After an all-day meeting, punctuated by applause and jeers from a raucous audience, the party's rules and bylaws committee decided that the Florida and Michigan delegates could attend the party's convention this August, but that each delegate would carry only half a vote.

Clinton trails Barack Obama by about 200 delegates in the race for the Democratic presidential nomination, and she had been hoping to make up some of that gap by persuading party officials to restore delegates from the two states.

Clinton won the January primaries in those states, but after Democratic officials stripped them of their delegates for ignoring party scheduling rules and holding the elections too early in the year.

Voting power

Under the plan approved Saturday, Clinton will gain 19 delegates above Obama's take from Florida. Had the delegation been seated with full voting power, Clinton would have netted 38 delegates. Clinton also will eat into Obama's lead under the committee plan for seating 157 delegates from Michigan.

But with Obama poised to claim victory in the nomination battle as early as next week, the delegates Clinton gained from those two states are well short of what Clinton needed to make up the gap.

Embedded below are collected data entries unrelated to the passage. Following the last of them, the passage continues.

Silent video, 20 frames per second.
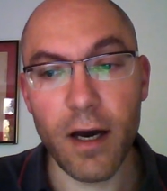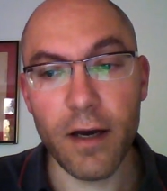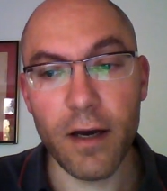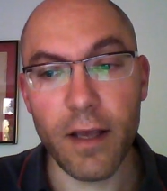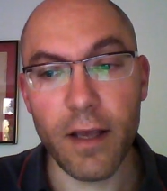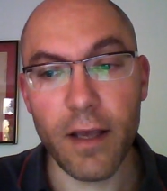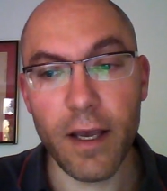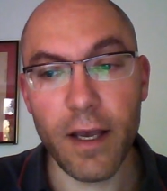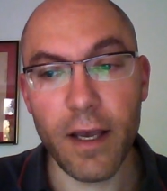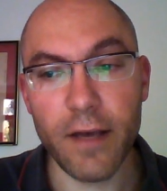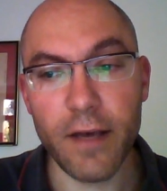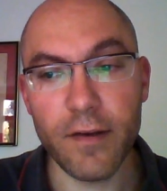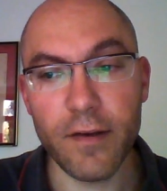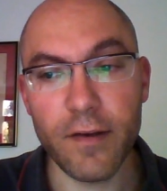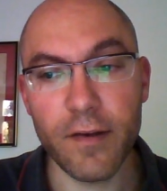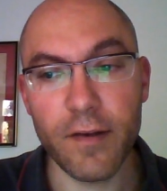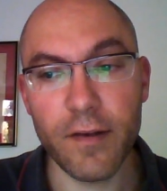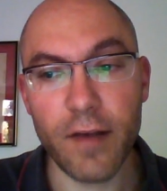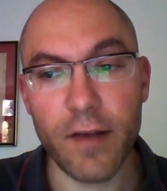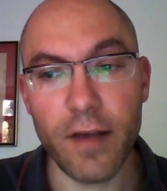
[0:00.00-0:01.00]
and
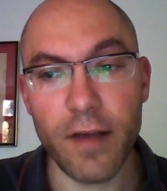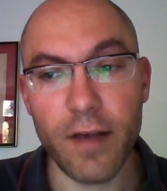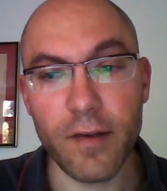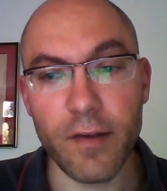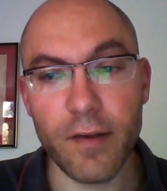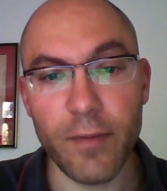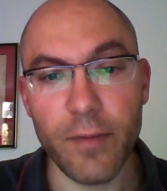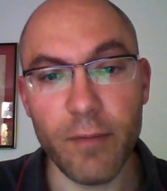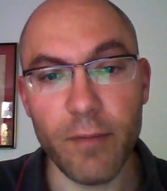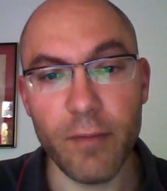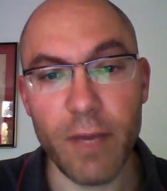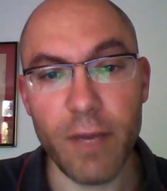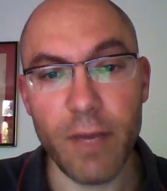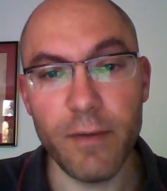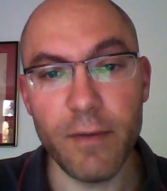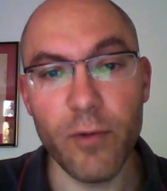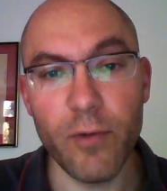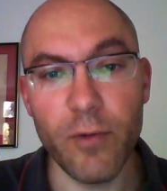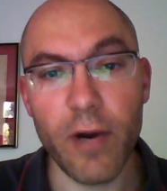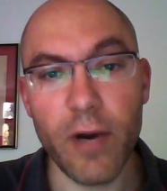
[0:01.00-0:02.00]
to say something
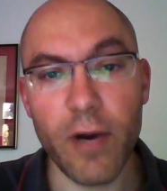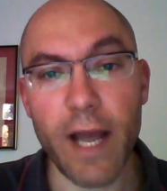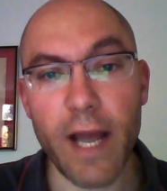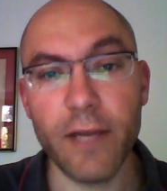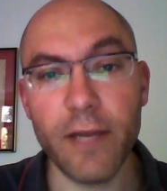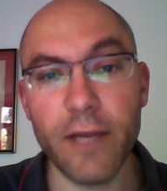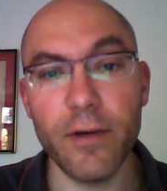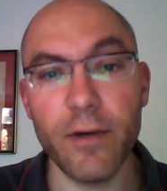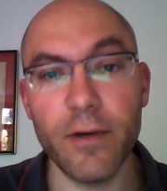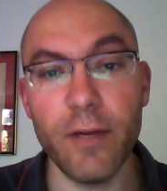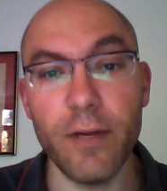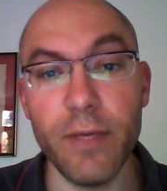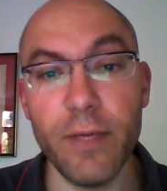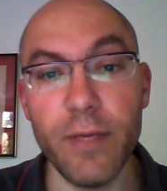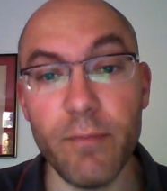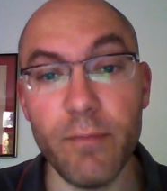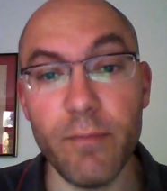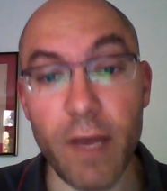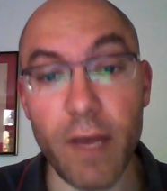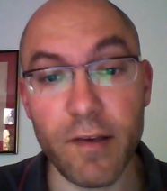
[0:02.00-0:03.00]
maybe more accurate, a
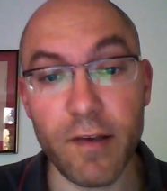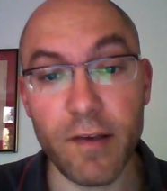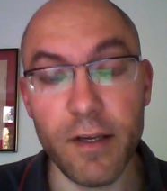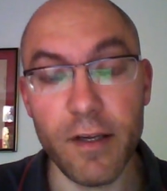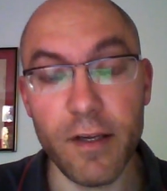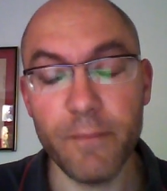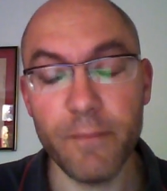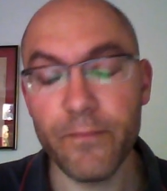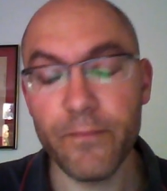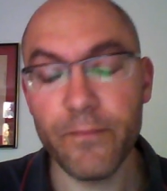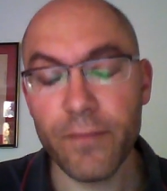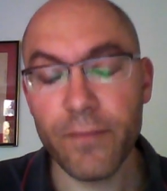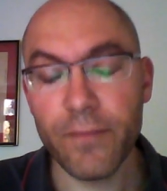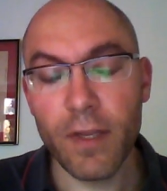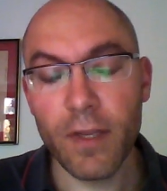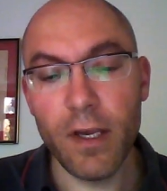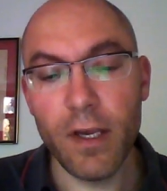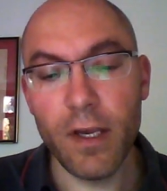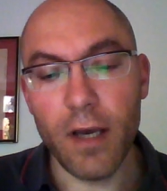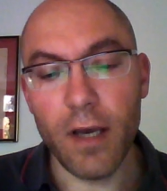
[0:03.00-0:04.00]
bit messy.
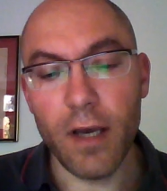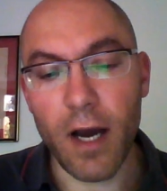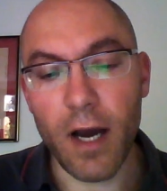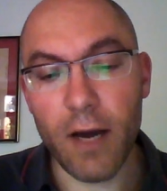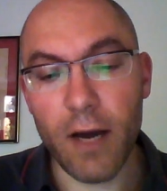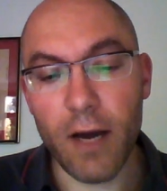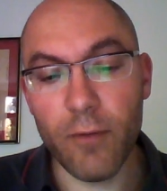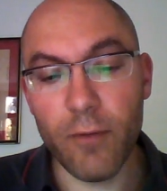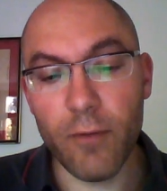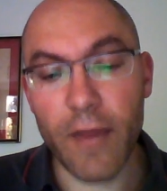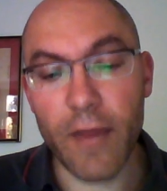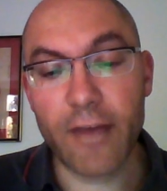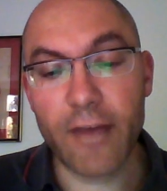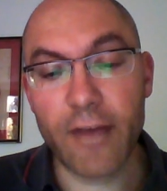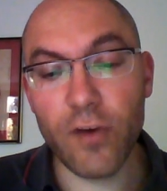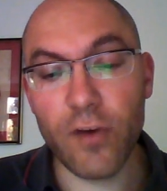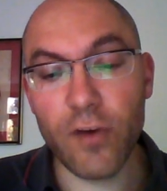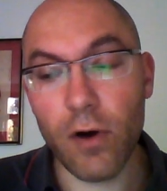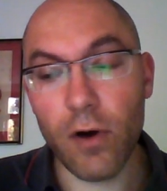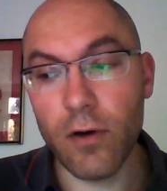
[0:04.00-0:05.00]
Well,
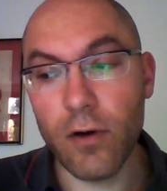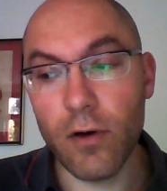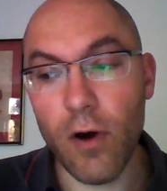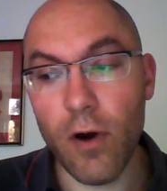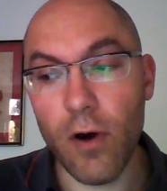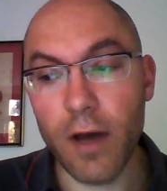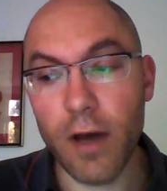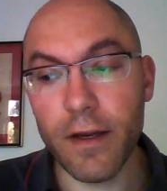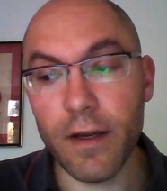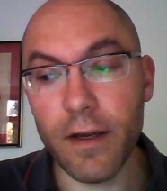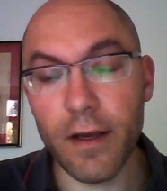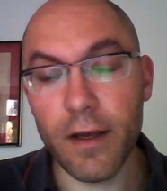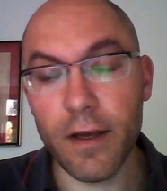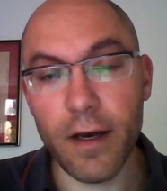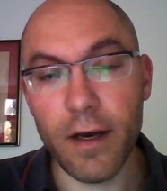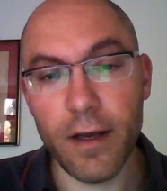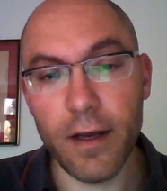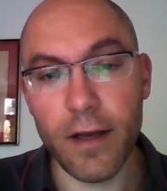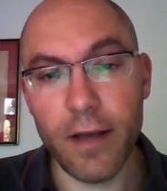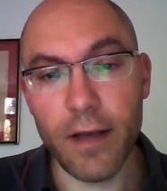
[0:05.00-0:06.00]
that's all gone
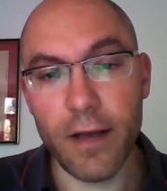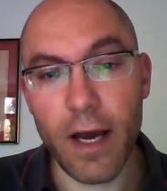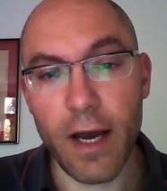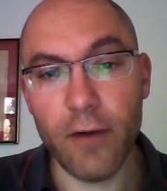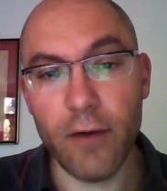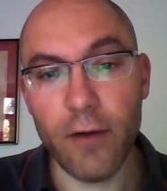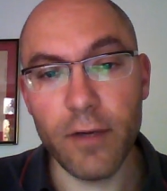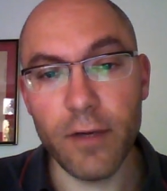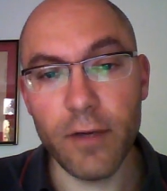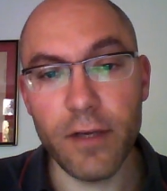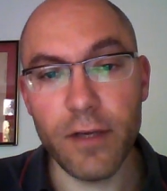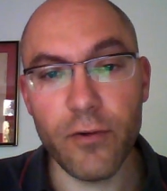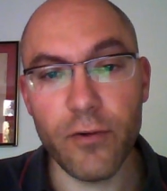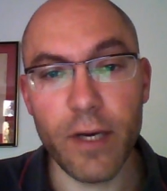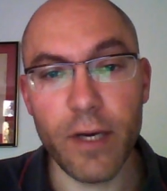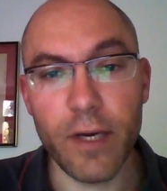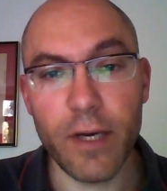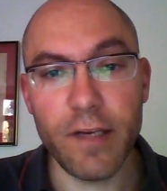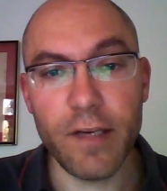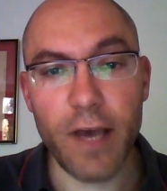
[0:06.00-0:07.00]
now in
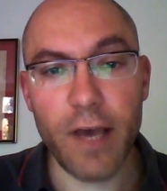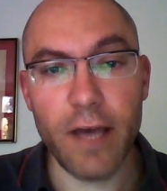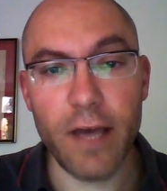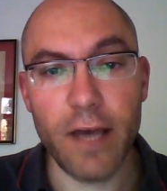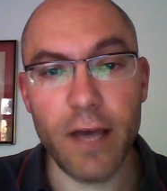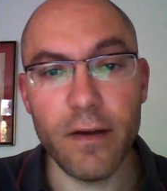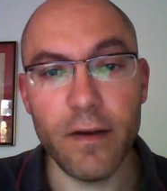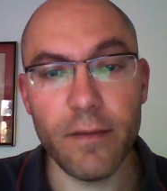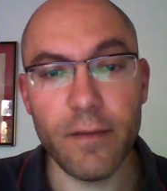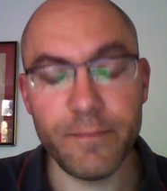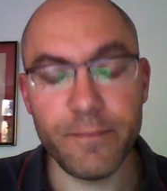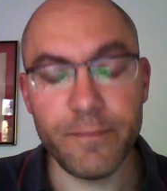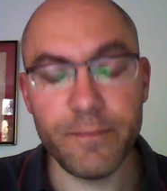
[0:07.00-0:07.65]
2010.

Clinton's reaction to the committee decision is an important question.

If she accepts the panel's decision, the Democratic race could end quickly after the final primary elections are held tomorrow in South Dakota and Montana. Obama is expected to emerge from those primaries only a few delegates short of being able to clinch the nomination.

But if Clinton chooses to fight the panel's decision as far as the convention in August, the party faces a split in its ranks that could make it hard to unify against Republican nominee John McCain.

One possible clue to Clinton's intentions came from Harold Ickes, a top Clinton campaign strategist who serves on the rules committee.

He fiercely protested the settlement reached for Michigan, leaving open the possibility that Clinton might pursue an appeal through the summer.